Too much a socialist for the Congregationalists (he graduated from Union Theological Seminary) and too much a Christian for the socialists, White founded the Church of Social Revolution in NYC and later did a stint in prison for flag burning before the outbreak of WWI. Like Hugh MacDiarmid's contradictory nationalist and socialist tendencies, White's twin commitments to Christianity and socialism were synthesized in writings that infused biblical exegesis with a social and economic history from below informed by Engels. (I'm reminded here of Saint Cecilia or Don Arcangelo Tadini, founder of the Worker's Mutual Aid Association in southern Italy and beatified (effectively neutralized) by Pope Rottweiler earlier this year; Tadini died the year Call of the Carpenter was published.

Critiques of the theological tendencies that shape orthodox Marxism are old hat. Ditto for investigations of the socialist tendencies in scripture. But my interest in White has something to do with the possibilities contained in locating the retroactive seed of a sort of piss-and-vinegar Liberation Theology in the global north — at least the usefulness of pointing toward a Christianity in America not the Bible Belt — or a reminder to myself that it ain't always been profiteering evangelical ministers, God-fearing woman-hating war-mongering congregations and abusive priests. It helps to remember other Berrigan's as important as Ted, Anselm and Edmund — Daniel and Philip.
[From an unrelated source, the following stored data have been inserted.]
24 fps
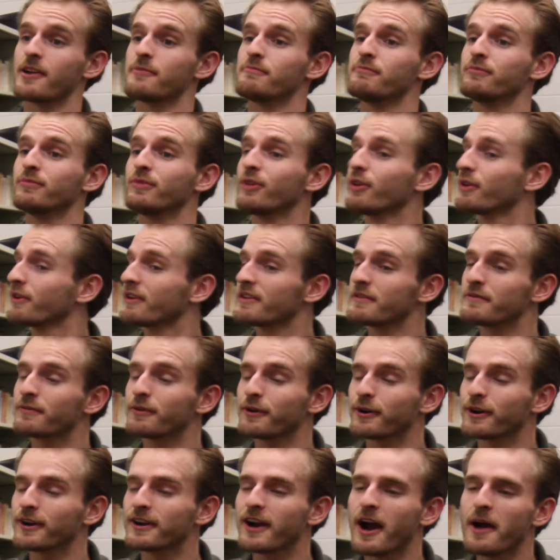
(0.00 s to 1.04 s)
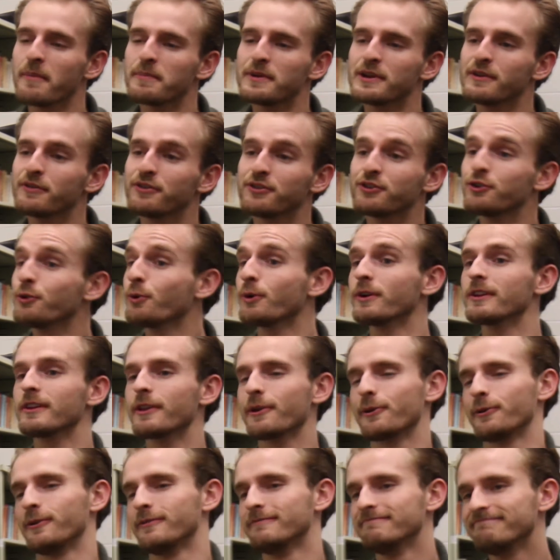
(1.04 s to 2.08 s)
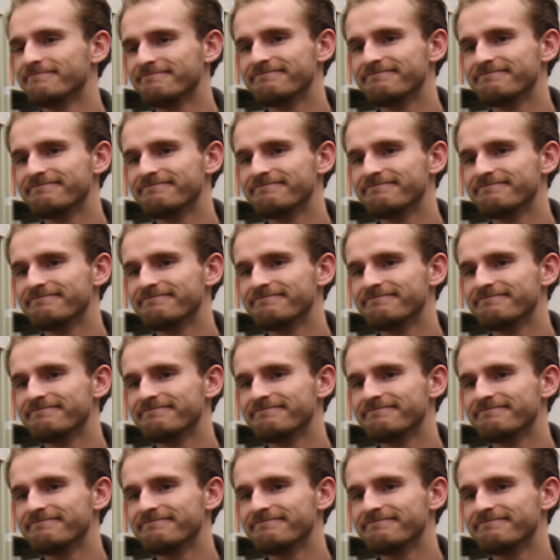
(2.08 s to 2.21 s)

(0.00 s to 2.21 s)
I'm looking for a copy of Stuart Little.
But I want to come back to
Žižek's Monstrosity — the figure of Christ read through Job not as the representative of God on earth but as the crest-fallen material trace of a God thrown in a moment of abandon into his own creation, a God that does not sacrifice his son but forsakes himself through a transfiguring gesture that fully disavows his power. If I read the work correctly — which I fear I don't — Žižek goes the long way around, through Hegel, to come eventually to Jean-Luc Nancy's deconstructionist position on Christianity:

Apropos of Christianity and its overcoming, Jean-Luc Nancy proposed two guidelines: (1) “Only a Christianity which envisages the present possibility of its negation can be relevant today.” (2) “Only an atheism which envisages the reality of its Christian provenance can be relevant today.”

And Žižek agrees here "with some reservations." His reservation lies in Nancy's inability to recognize the split parallactic view that frames the Crucifixion not as an event succeeded by Resurrection, but each as one and the same, a single event viewed from two different vantage points:

This is why Hegel is the Christian philosopher: the supreme example of the dialectical reversal is that of Crucifixion and Resurrection, which should be perceived not as two consecutive events, but as a purely formal parallax shift on one and the same event: Crucifixion is Resurrection—to see this, one has only to include oneself in the picture. When the believers gather, mourning Christ’s death, their shared spirit is the resurrected Christ.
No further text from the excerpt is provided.